**Data in this exercise:**
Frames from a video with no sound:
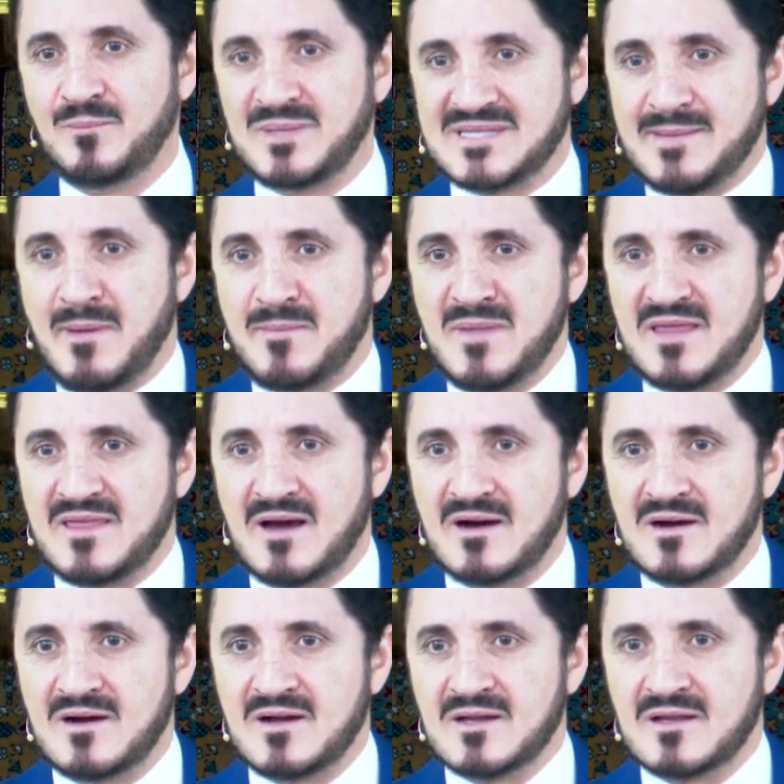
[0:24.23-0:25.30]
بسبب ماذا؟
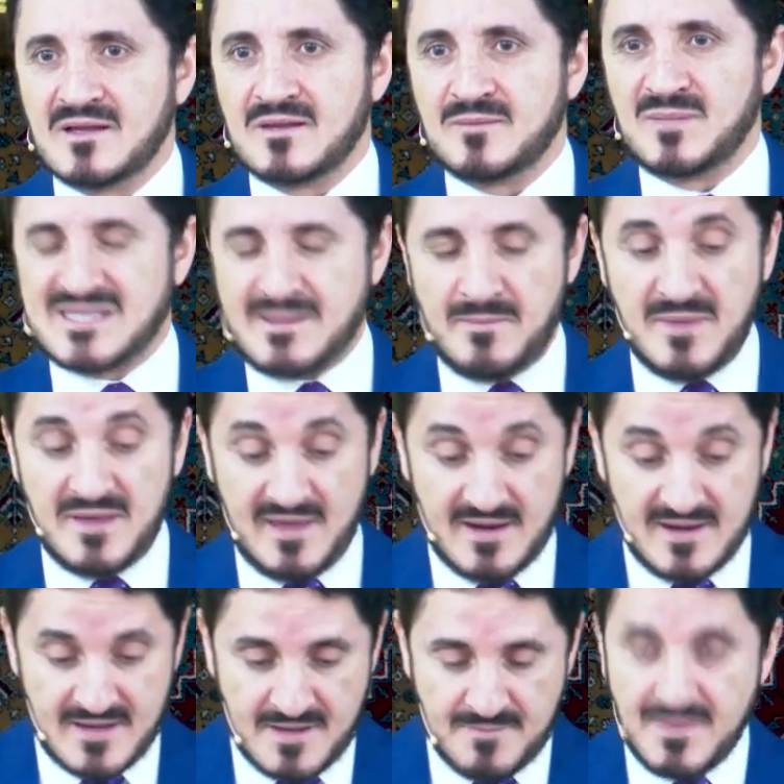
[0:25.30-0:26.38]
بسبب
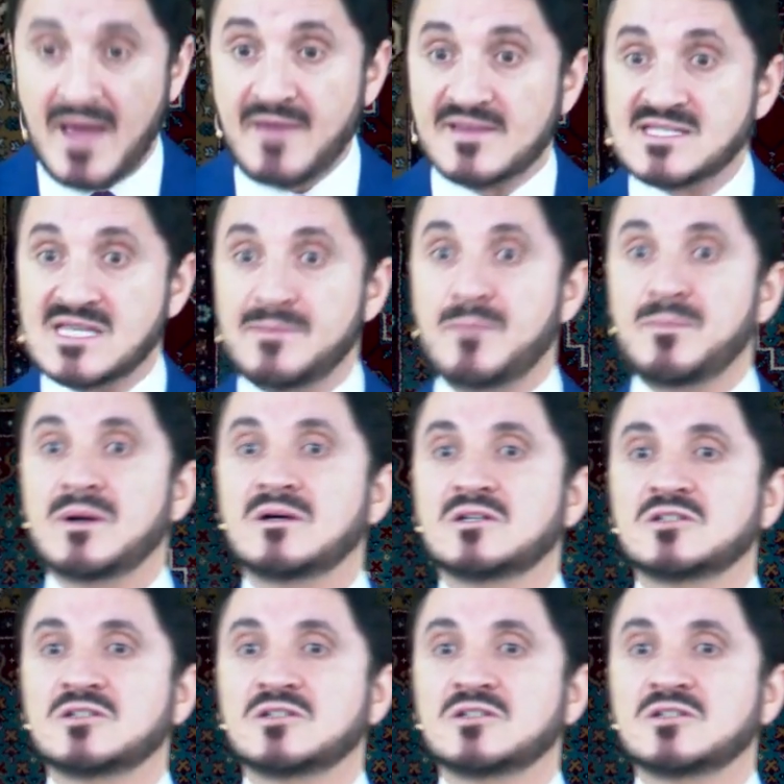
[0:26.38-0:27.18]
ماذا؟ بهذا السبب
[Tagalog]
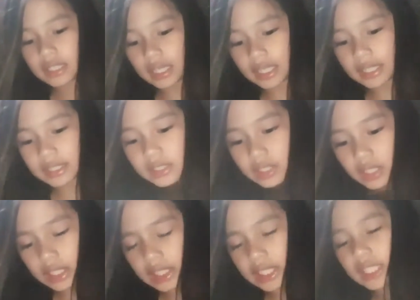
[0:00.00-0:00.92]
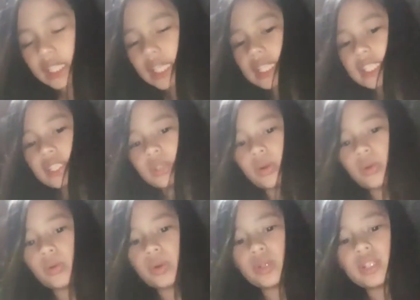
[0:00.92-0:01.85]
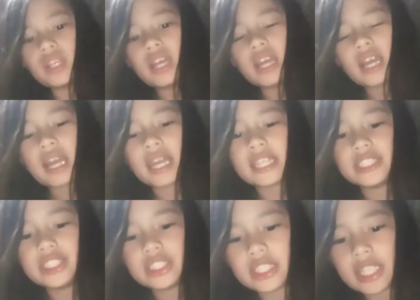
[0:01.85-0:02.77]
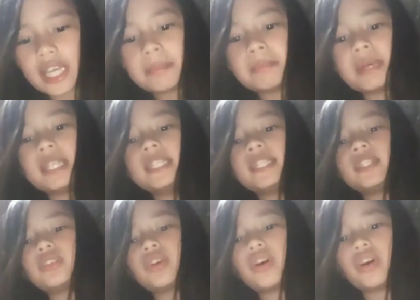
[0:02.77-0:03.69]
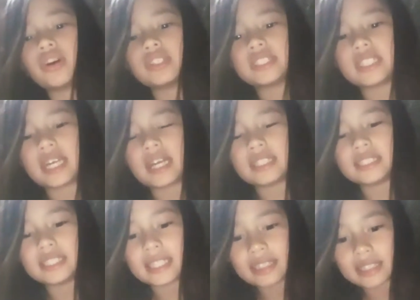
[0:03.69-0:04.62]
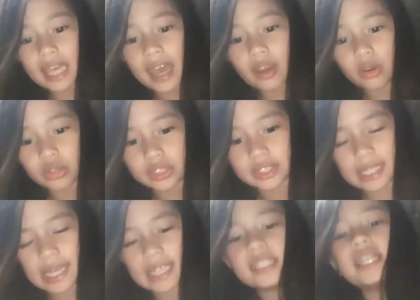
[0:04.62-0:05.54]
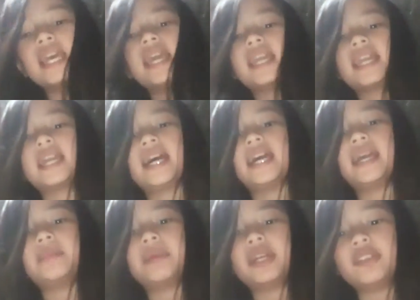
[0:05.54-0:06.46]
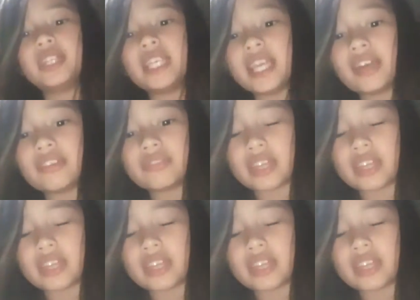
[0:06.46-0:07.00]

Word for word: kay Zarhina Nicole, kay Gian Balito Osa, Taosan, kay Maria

**Work instruction:**
Reproduce word for word the lines from the line holding "[0:25.30-0:26.38]" through the last line of the material above, inclusive, and keep pictures out of it.

**Response for this exercise:**
[0:25.30-0:26.38]
بسبب
[0:26.38-0:27.18]
ماذا؟ بهذا السبب
[Tagalog]
[0:00.00-0:00.92]
[0:00.92-0:01.85]
[0:01.85-0:02.77]
[0:02.77-0:03.69]
[0:03.69-0:04.62]
[0:04.62-0:05.54]
[0:05.54-0:06.46]
[0:06.46-0:07.00]

Word for word: kay Zarhina Nicole, kay Gian Balito Osa, Taosan, kay Maria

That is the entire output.